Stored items
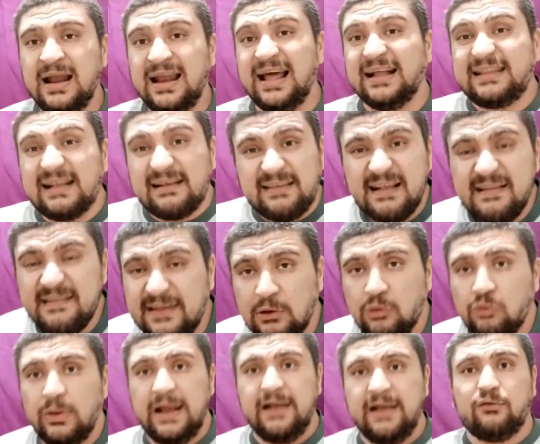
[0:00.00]
لقيت اسانسي
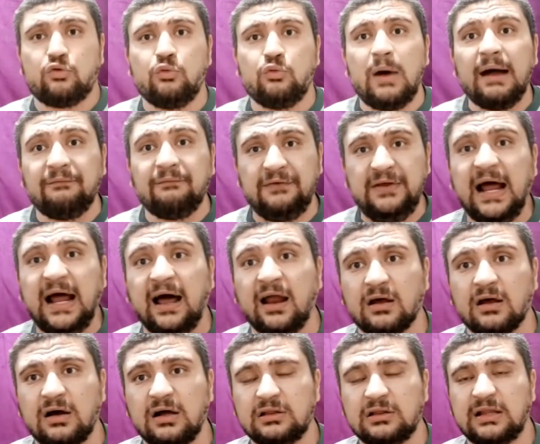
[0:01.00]
واسكو واقفين على
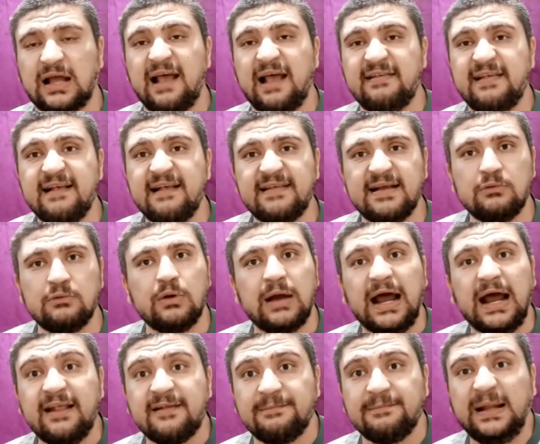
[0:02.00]
الخط اساسا
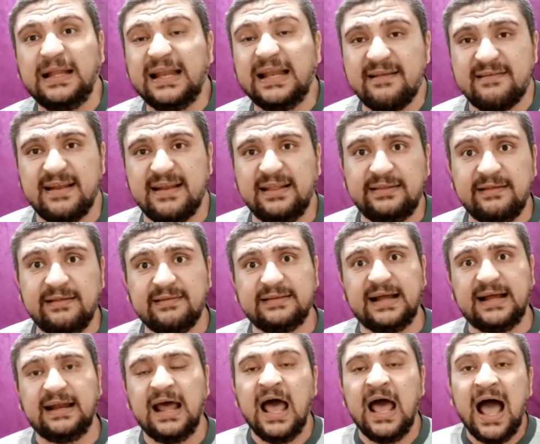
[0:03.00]
وجارس بيل لزين زين
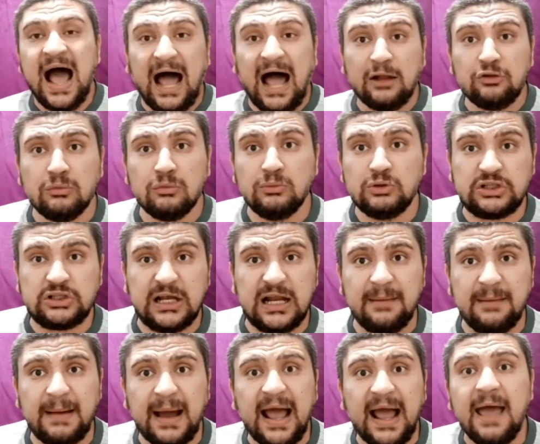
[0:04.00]
زيدان عنده
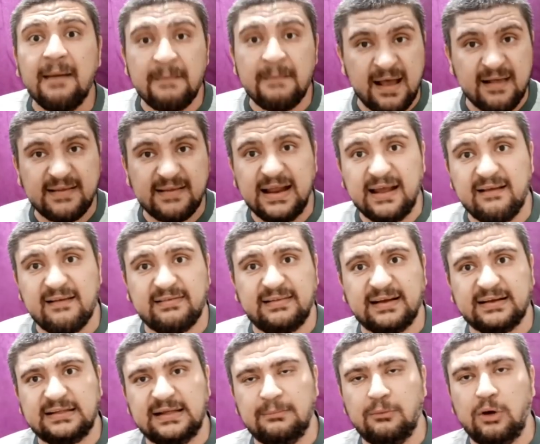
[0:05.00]
مشكله معاه مع ذلك
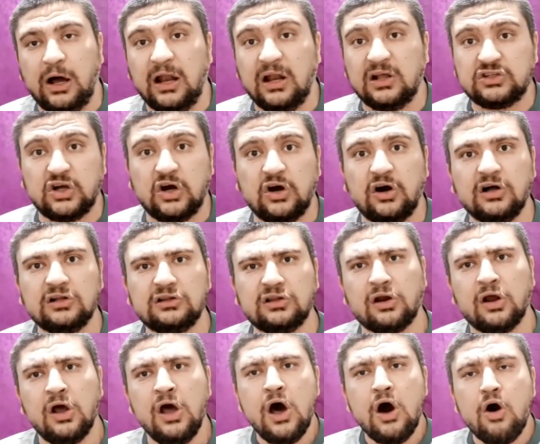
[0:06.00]
استخدمه علشان
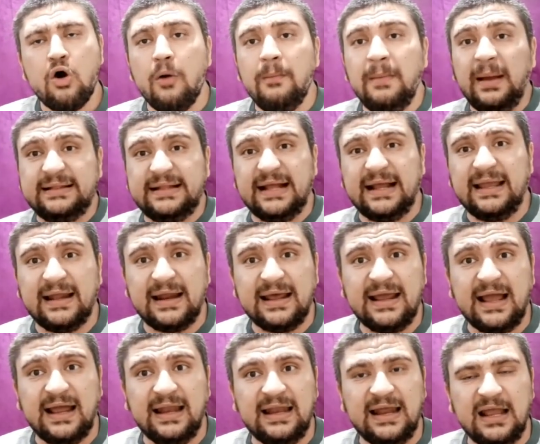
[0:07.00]
خاطر هو محتاج
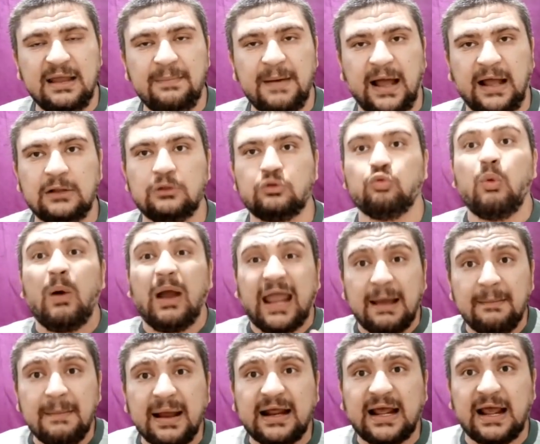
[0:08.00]
يريح اللعيبه عنده
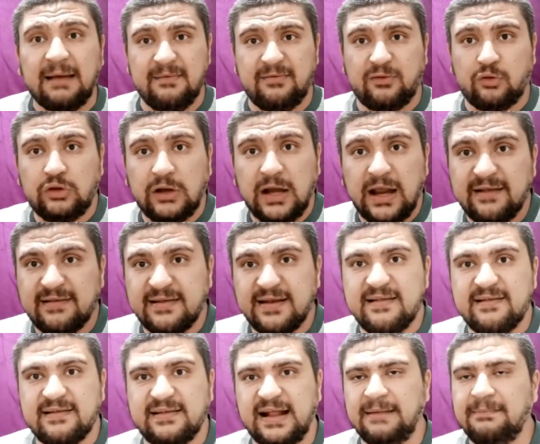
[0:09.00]
وكمان خامس رودريجيز
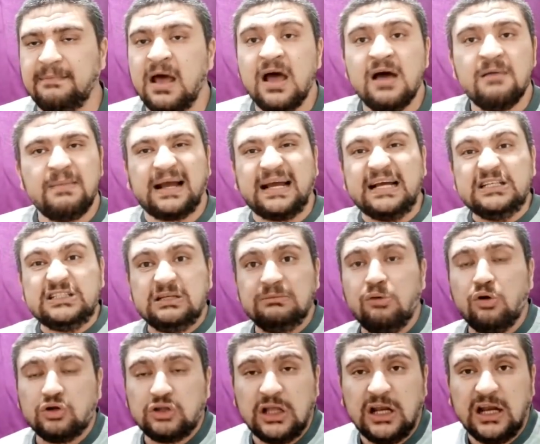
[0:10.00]
اللي زيدان ما كانش
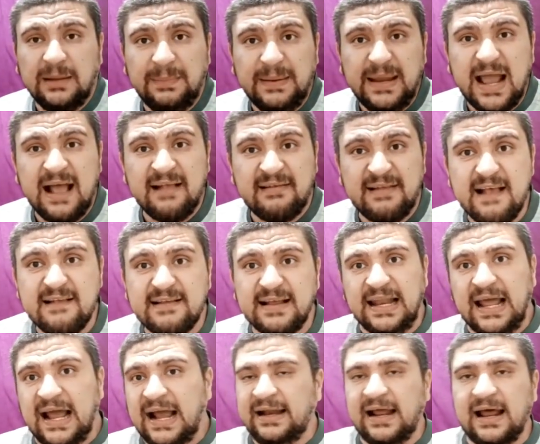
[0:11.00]
مقتنع بيه اساسا
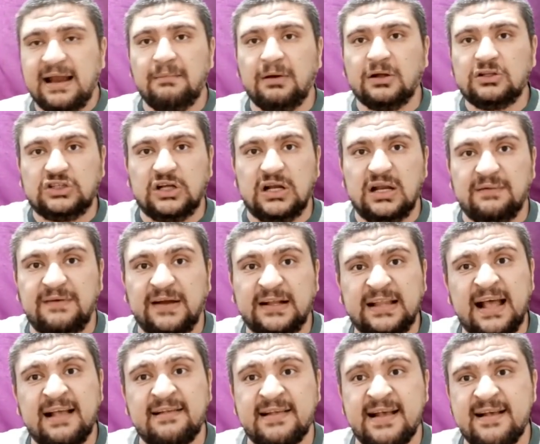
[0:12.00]
لقيناه الماتش اللي
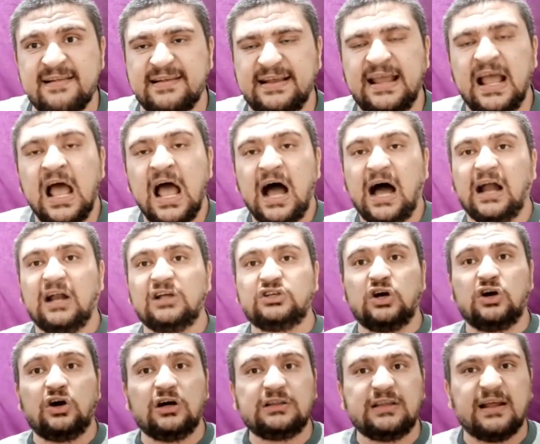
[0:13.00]
فات اساسي
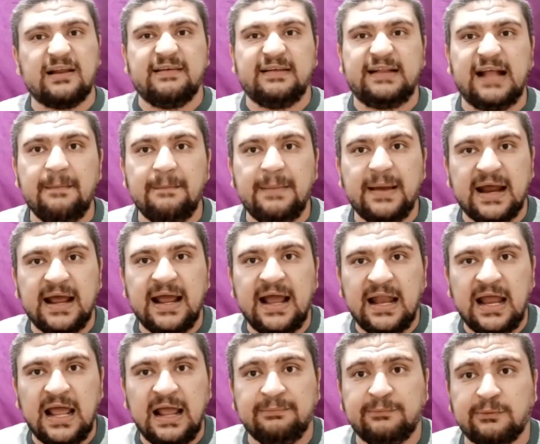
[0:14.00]
علشان خاطر زيدان
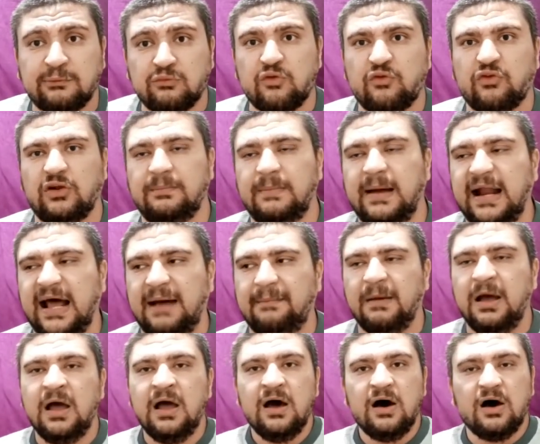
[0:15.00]
بيريح لعيبته في نص الملعب،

Problem to solve →
Restate the entries above word for word, minus the pictures.

Task result →
[0:00.00]
لقيت اسانسي
[0:01.00]
واسكو واقفين على
[0:02.00]
الخط اساسا
[0:03.00]
وجارس بيل لزين زين
[0:04.00]
زيدان عنده
[0:05.00]
مشكله معاه مع ذلك
[0:06.00]
استخدمه علشان
[0:07.00]
خاطر هو محتاج
[0:08.00]
يريح اللعيبه عنده
[0:09.00]
وكمان خامس رودريجيز
[0:10.00]
اللي زيدان ما كانش
[0:11.00]
مقتنع بيه اساسا
[0:12.00]
لقيناه الماتش اللي
[0:13.00]
فات اساسي
[0:14.00]
علشان خاطر زيدان
[0:15.00]
بيريح لعيبته في نص الملعب،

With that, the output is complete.